Insider In Full: Opinion: Broker bandwagon comes to a juddering halt amid Covid-19
A period of major tailwinds for the global brokers, and their counterparts in the US wholesale and London market, has been stopped in its tracks by the coronavirus crisis...
While better placed than carriers and many other sectors, insurance brokers are moving into a new era in which organic revenues will decline and bottom lines will be squeezed, just as intermediaries face huge challenges around operational resilience and client service levels.
Those best able to withstand the challenges are likely to be the bigger brokers, owing to their advantages in terms of scale, capabilities and technology, but all insurance brokers will be tested.
The early impacts can broadly be divided into three.
First, brokers will have to rise to the challenge of delivering for both their staff and clients under hugely trying circumstances.
Numerous senior broking sources told this publication that staff are their number one priority right now, with huge efforts from organisations not only to transition to remote working but also to help their workforce adjust to the realities of protracted homeworking under the threat of serious illness.
There will likely be a meaningful variation in the remote-working capabilities of different entities, with the global brokers that have invested more heavily in technology and start-ups operating without legacy systems better placed than smaller staff or private equity-owned brokers with legacy systems.
However, alongside the issues arising from these organisational transformations, brokers will also be examined on their client service during the crisis. Initially, this will revolve around consultancy, modelling and analytics, but it will also include claims advocacy.
This will then be followed by a period in which brokers will have to deliver on programme construction and placement under far stiffer conditions than those of the transitioning marketplace during 2019/20. Brokers will be required to advise financially distressed clients, including those pushed to the brink by coronavirus.
Second, brokers will have to absorb significant revenue headwinds, while facing some constraints around controlling costs.
During the last financial crisis, Marsh and Aon fell to negative organic growth (-1 percent in 2009), and the size of the economic shock from coronavirus is predicted to be multiples of that seen during the worst quarters of that period, where US GDP shrinkage by quarter topped out at less than 7 percent.
Sources expect the big public brokers to swing from the 3-7 percent growth recorded in the fourth quarter into negative territory by Q2, if not Q1.
The squeeze will come from: a) loss of income in distressed industry verticals (e.g., hospitality, retail); b) distressed specialty lines (aviation, energy, marine); and c) reduced project-based income, which will impact areas like surety, structured trade credit and transactional liability.
The most rapidly growing insurance brokers of those we cover – primarily the wholesalers, and particularly those in the US – may escape negative organic growth, but all will experience a major negative swing.
Exposure falls will be partially offset by the rising rates that insurers will try to force through, pushing brokerage higher. Some sources believe that wholesale brokers in both the US and London could also see more business move from the admitted market as insurers with impacted book values scale back their risk appetite.
Reinsurance broking could also assist the global brokers, with the potential for capital erosion and risk aversion at cedants to provoke increased reinsurance buying, along with rate rises.
Brokers will also pull some levers to try to cushion the blow to the bottom line.
Sources suggest typical broker travel and expense budgets range from 4-6 percent of revenues, and almost the totality of this will be eliminated. In addition, project spend around things like technology will be deferred.
At this stage, it seems unlikely that the public brokers will make any moves to implement headcount reduction programmes due to the potential for damage to staff morale and adverse publicity.
Indeed, sources suggest that some see eschewing such action as required to prove the good character of management.
Third, brokers – as sales organisations and people businesses – will need to adjust to an environment where new business production and hiring will be heavily hampered.
There is still some limited account movement going on this week, but the fight for market share is about to be frozen.
Given the degree of operational and financial turmoil, insurance clients are highly unlikely to want to move brokers.
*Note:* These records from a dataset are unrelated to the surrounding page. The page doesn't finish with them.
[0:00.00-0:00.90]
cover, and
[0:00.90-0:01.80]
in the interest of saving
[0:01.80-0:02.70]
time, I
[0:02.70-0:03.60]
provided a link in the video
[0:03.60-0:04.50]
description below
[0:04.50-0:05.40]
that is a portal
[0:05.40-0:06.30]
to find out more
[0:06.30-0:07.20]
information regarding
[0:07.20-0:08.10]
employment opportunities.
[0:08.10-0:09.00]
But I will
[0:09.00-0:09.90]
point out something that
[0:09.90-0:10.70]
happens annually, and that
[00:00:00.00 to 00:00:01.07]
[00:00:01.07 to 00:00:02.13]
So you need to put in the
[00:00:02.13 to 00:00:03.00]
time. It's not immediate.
RFPs are being cancelled in large numbers, and there is an expectation that retention rates will spike to the high 90s, owing to conservatism and client distraction.
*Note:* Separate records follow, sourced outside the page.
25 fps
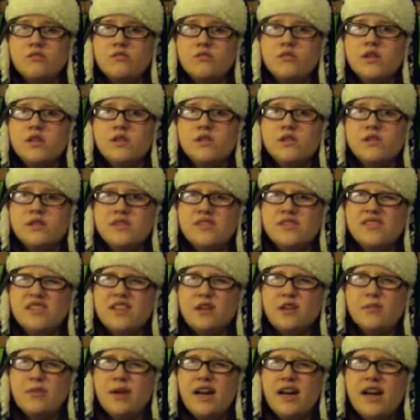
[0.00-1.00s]
was
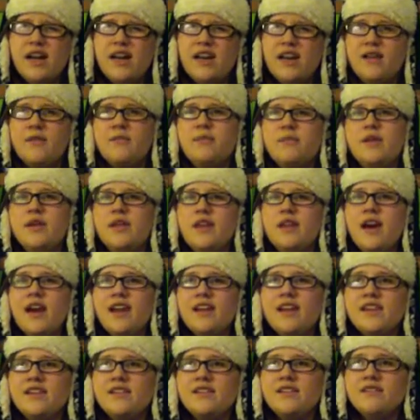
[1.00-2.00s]
nearby, but
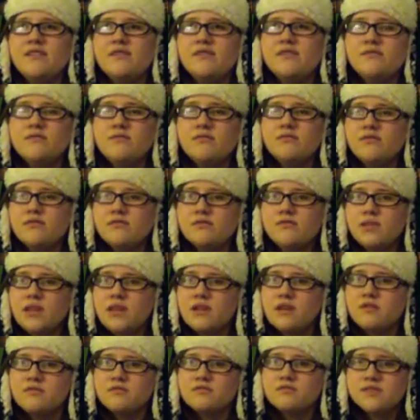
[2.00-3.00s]
I didn't, you
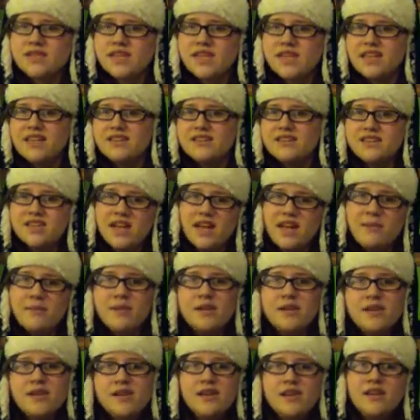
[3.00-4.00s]
know, see it in
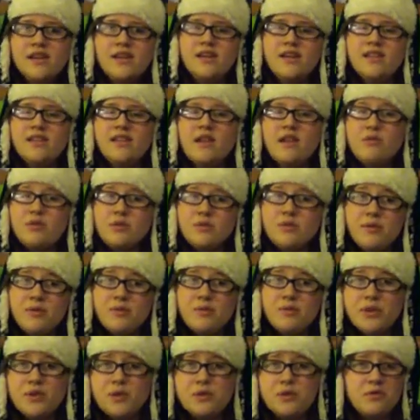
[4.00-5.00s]
time. That would have been
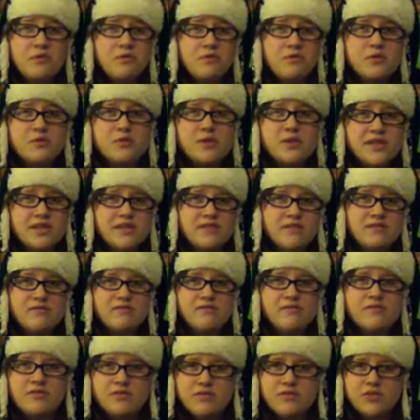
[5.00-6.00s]
really cool
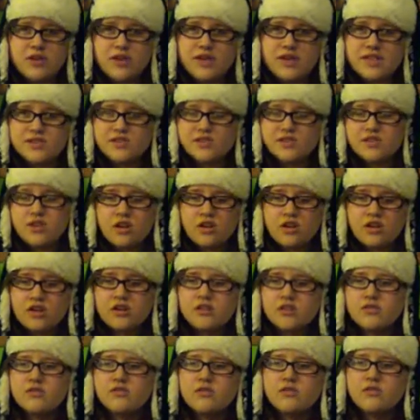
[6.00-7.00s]
for a nice
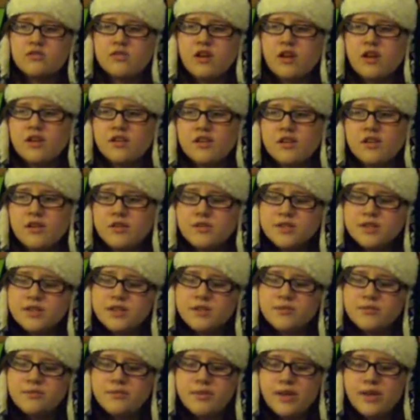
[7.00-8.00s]
starter con to go
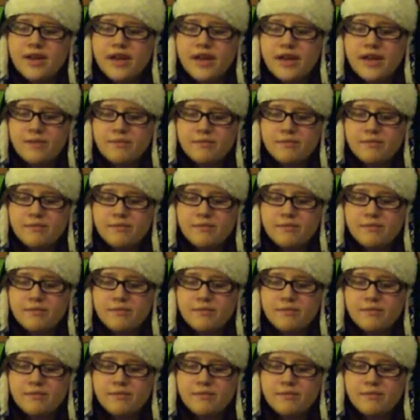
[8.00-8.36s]
to. But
Accounts will move only if the work is largely done already, and the decision effectively taken, or in cases of egregious errors or mismanagement.
Start-up businesses in expansion mode will face challenges as a result, as will firms that have rapidly added headcount but may now struggle to move business that had been expected to transfer.
The talent disruption touched off by the MMC-JLT deal last year is also likely to rapidly lose pace as remote working hampers discussions and employees take a "safety first" approach.
This could benefit MMC and slow additional revenue breakage post-JLT. Additionally, it will likely stem the first departures from Willis following the announcement of the Aon deal, although with such a long projected period to closing, it was hard to project when resignations were likeliest.
No doubt the expansionist insurance brokers like Hyperion, BMS, McGill and Partners, and BGCI will look to digitise their recruitment efforts and stress their resilience, but it will likely be significantly harder to lure talent from anywhere and certainly to prise it from "safe havens" like MMC and Aon.
In summary, the new era of revenue headwinds, increased client demands, heightened operational complexity and market dislocation will create winners and losers – both in the near term and further out.